The fast-growing technological change and the need to innovate quickly has yielded collaboration requirements among groups coming from different places of the world.  For instance, in large-scale worldwide scientific research projects, it is important to share all the information and keep it updated. The know-how relies on cloud-based systems, not only to coordinate and manage the information, but also to handle the computational efforts at different strategic peaks during the process of the project.   “Ancient” resources such as offline-working cannot maintain this kind of development.

Google Drive and Dropbox are both currently the bestl-known cloud file storage services. The use of these platforms has heavily increased but, in the scientific field, another file repository has stepped forward: GitHub. This file hosting platform provides several collaboration features such as task management and features requests for every project, among others.
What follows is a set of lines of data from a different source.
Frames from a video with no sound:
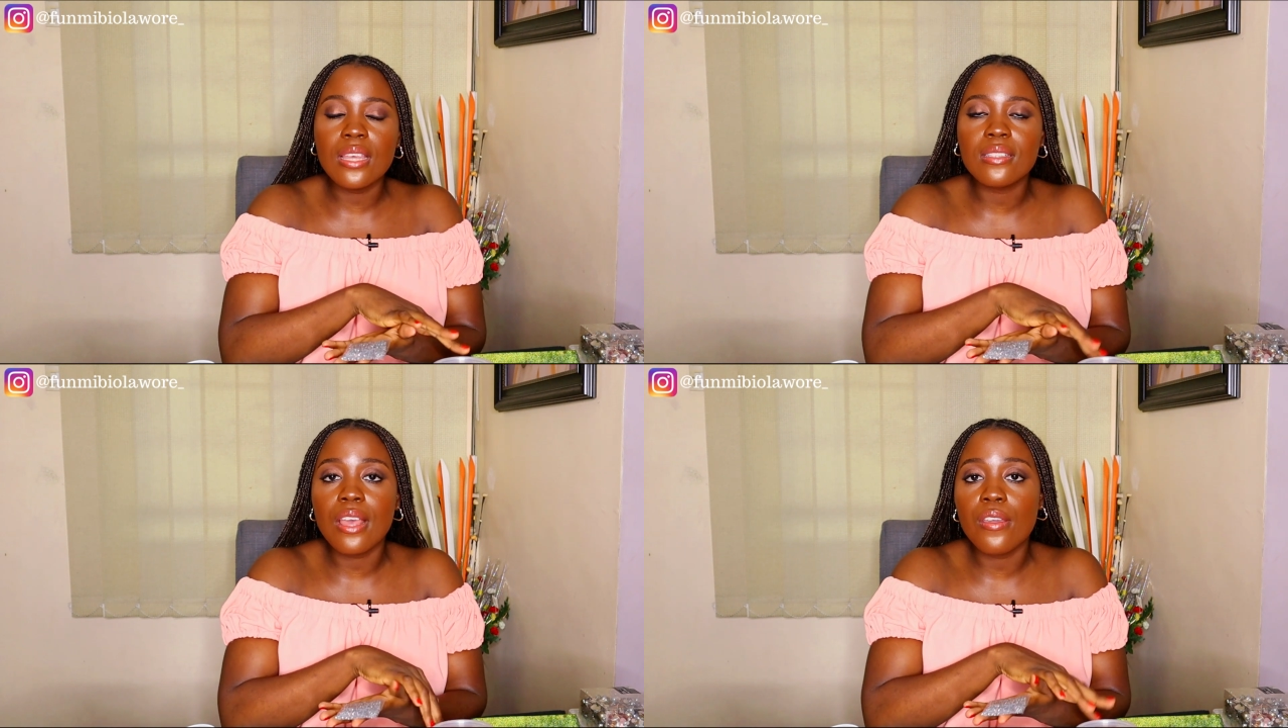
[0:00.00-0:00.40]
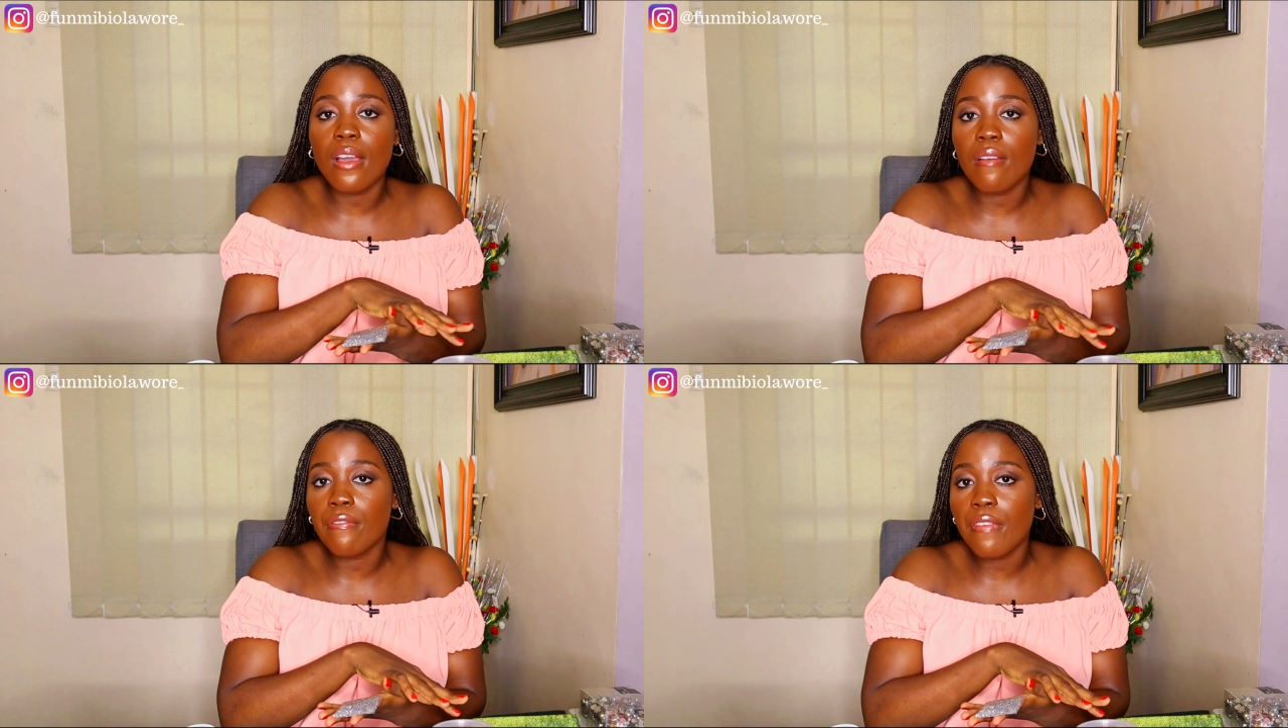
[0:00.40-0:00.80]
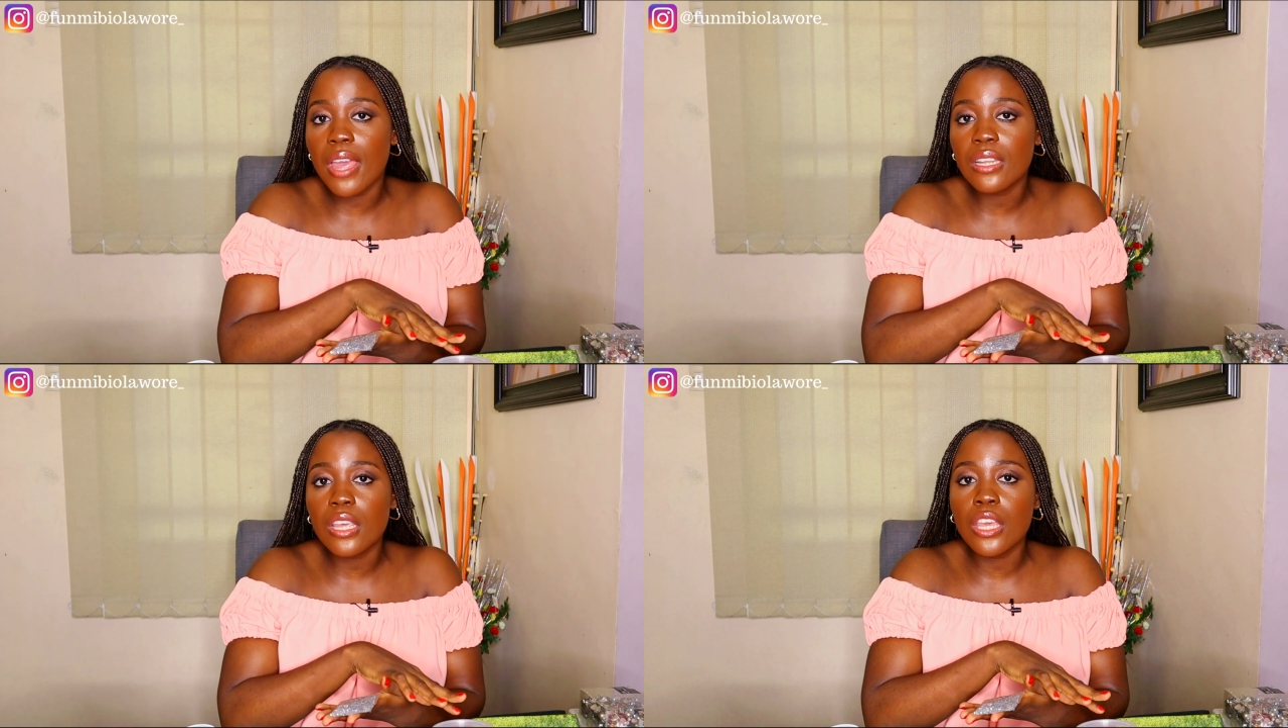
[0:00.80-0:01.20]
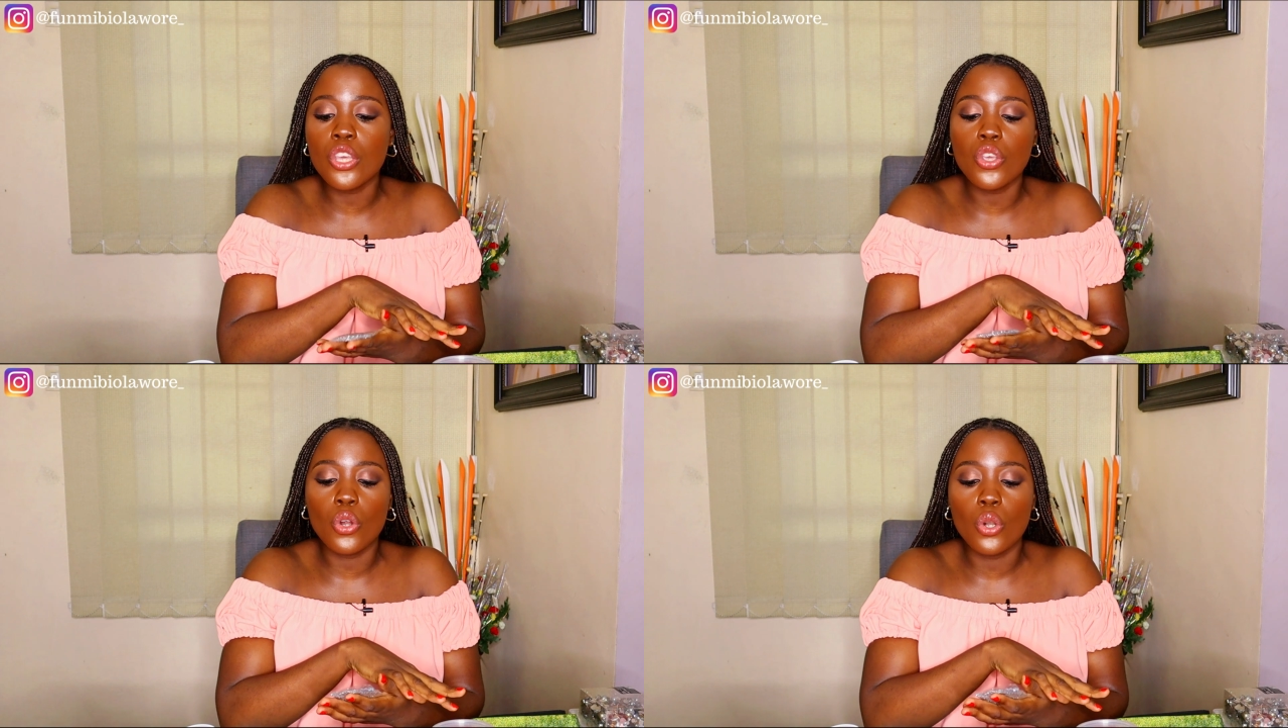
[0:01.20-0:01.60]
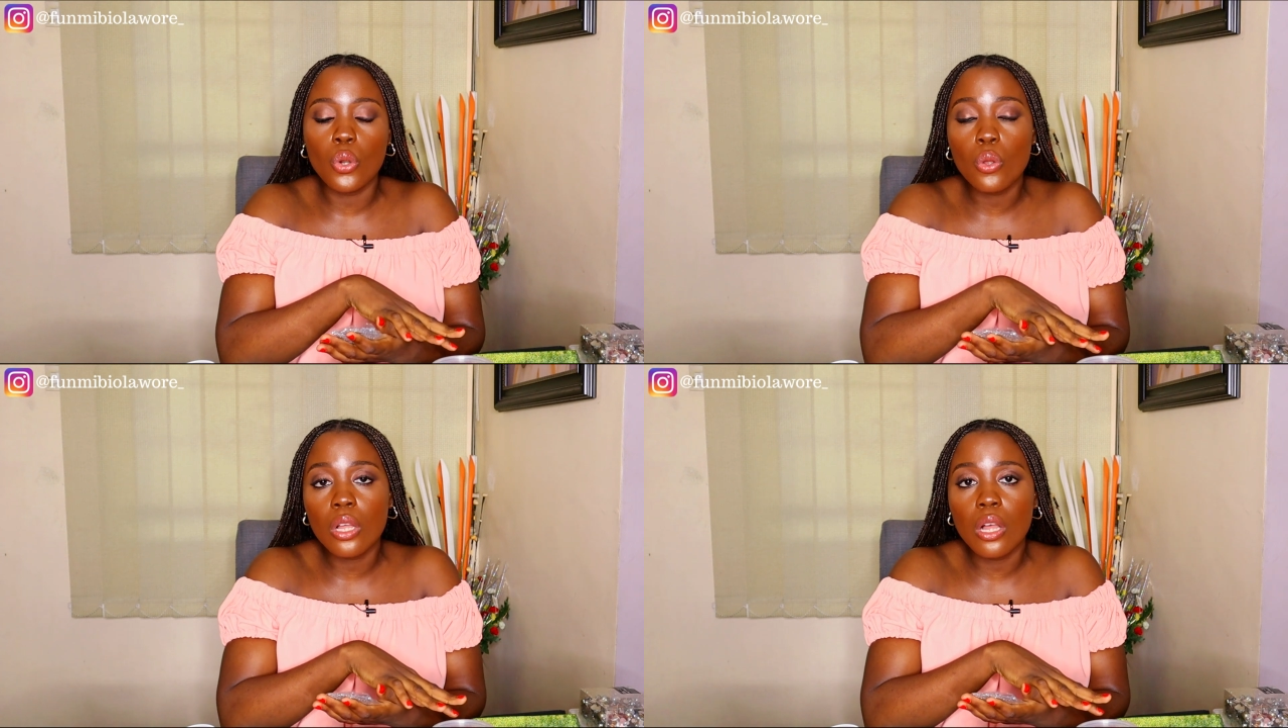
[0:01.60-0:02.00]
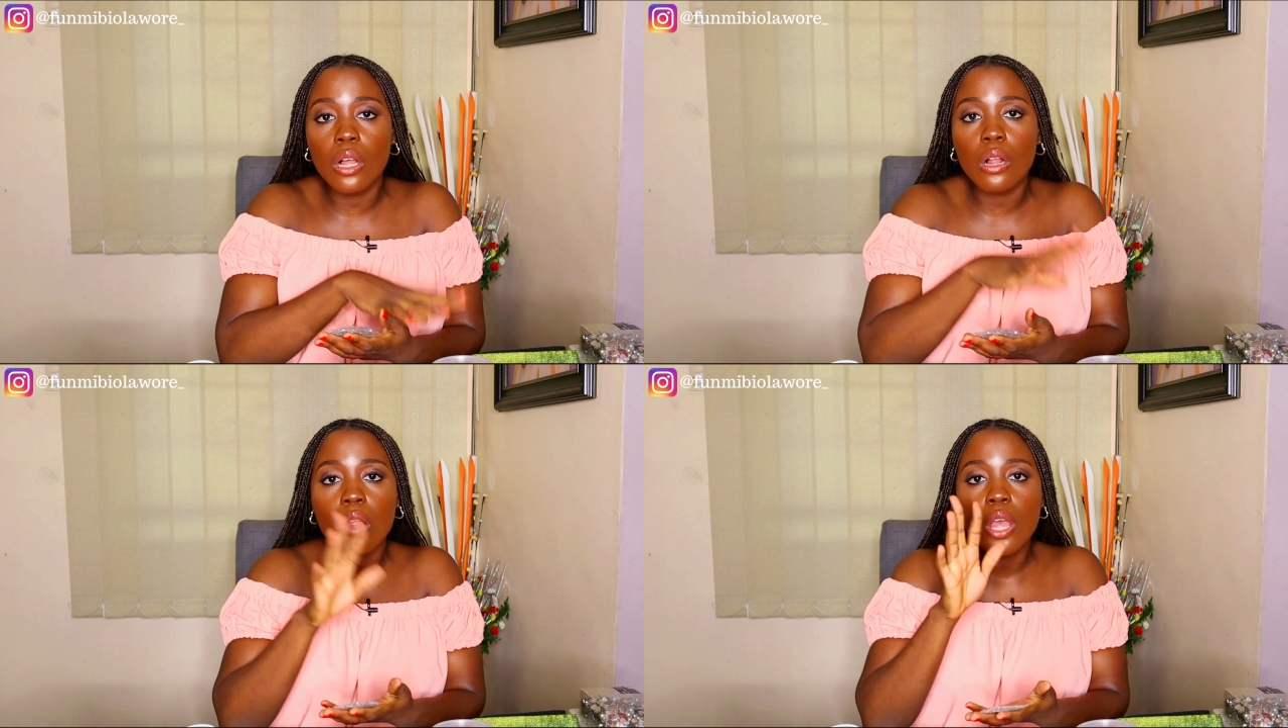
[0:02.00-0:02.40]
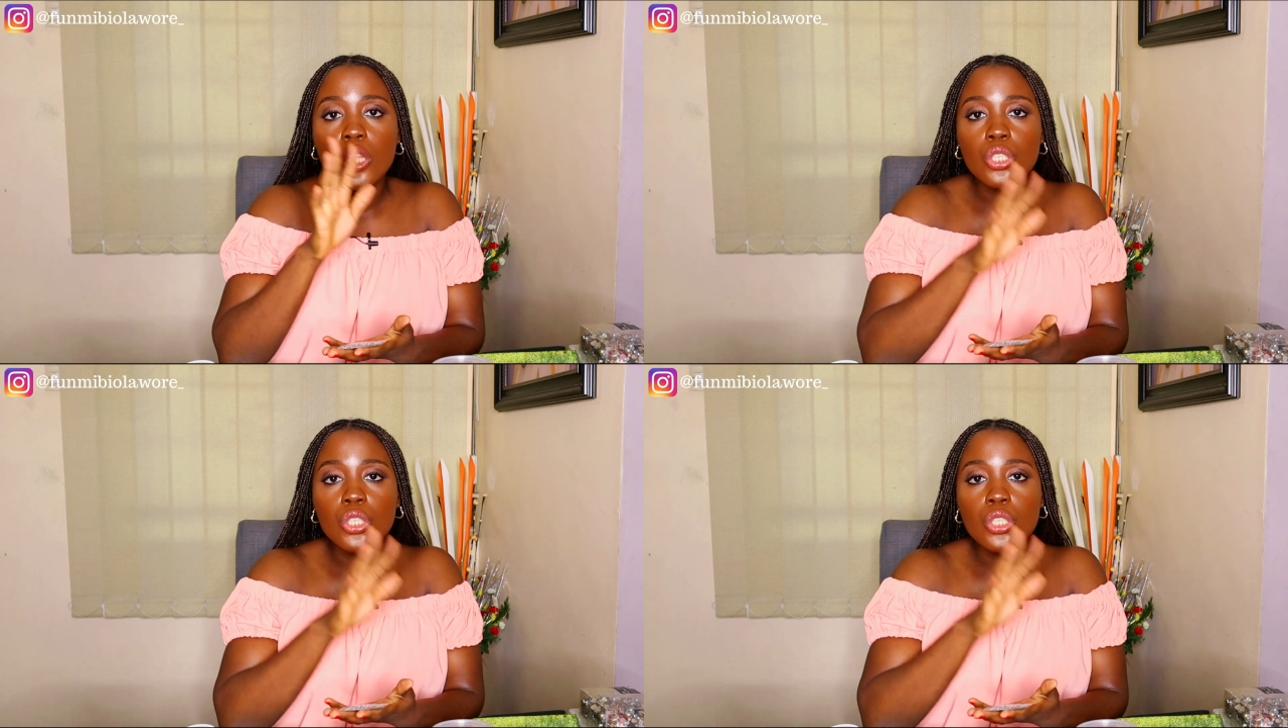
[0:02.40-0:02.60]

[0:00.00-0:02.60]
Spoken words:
things that you can find in your local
It has become the main platform of the open-source development community that many scientists have begun considering it for a conventional file repository.

At first glance, it seems difficult to use – maybe it is the first time you have heard about GitHub, or never had the chance to try it!- but once you start using it, you will not replace it by any other file storage. Following carefully the basic steps, you will master it:

 

– Steps needed before getting started

1. Download the Git bash freeware application. Using few command lines, this application helps you to download/upload files from your working directory located in your desktop to the corresponding directory in the cloud.

2. If you do not have a github account (for example, username: freshbiostats), create it here. This site will be your working place in the cloud. The https addres of your site will be (for example): https://github.com/freshbiostats.

 

– Steps needed during the working process

 

3. Once you have a github profile, it is highly recommended to create a new repository (i.e., new folder) for each project you are working on. Choosing an adequate name (for example: fresh) describing the content of it, your files will be uploaded there so that you can share all the information with other people working on the same work assignment. These repositories are public by default, but you have the choice by making them private.

 

4. In your computer,  make a directory, for example, named fresh. Using Git bash and via cd command, go to the created folder.  For simplicity, this directory will be called from now as master.  After it, type

git init

This initializes a git repository in your project. It means that you have entered in the github world and you are ready to work with this system.

 

5. It is time to create files and upload them to the cloud. In case there are no files in the master folder, and you have to create a document to upload to the web-storage system. To do that:

git status          this command lists out the content of the folder

 

In case the master directory is empty, and you want to create a file “README.doc”, with a sentence “Hello World”:

 touch README.doc “Hello World”   

 

Now, once the file is created, the next step is to upload to the web. To this end, execute:

git add README.doc                          it stages the document to the directory

     git commit  -m  “Readme document”        it adds a label to the document.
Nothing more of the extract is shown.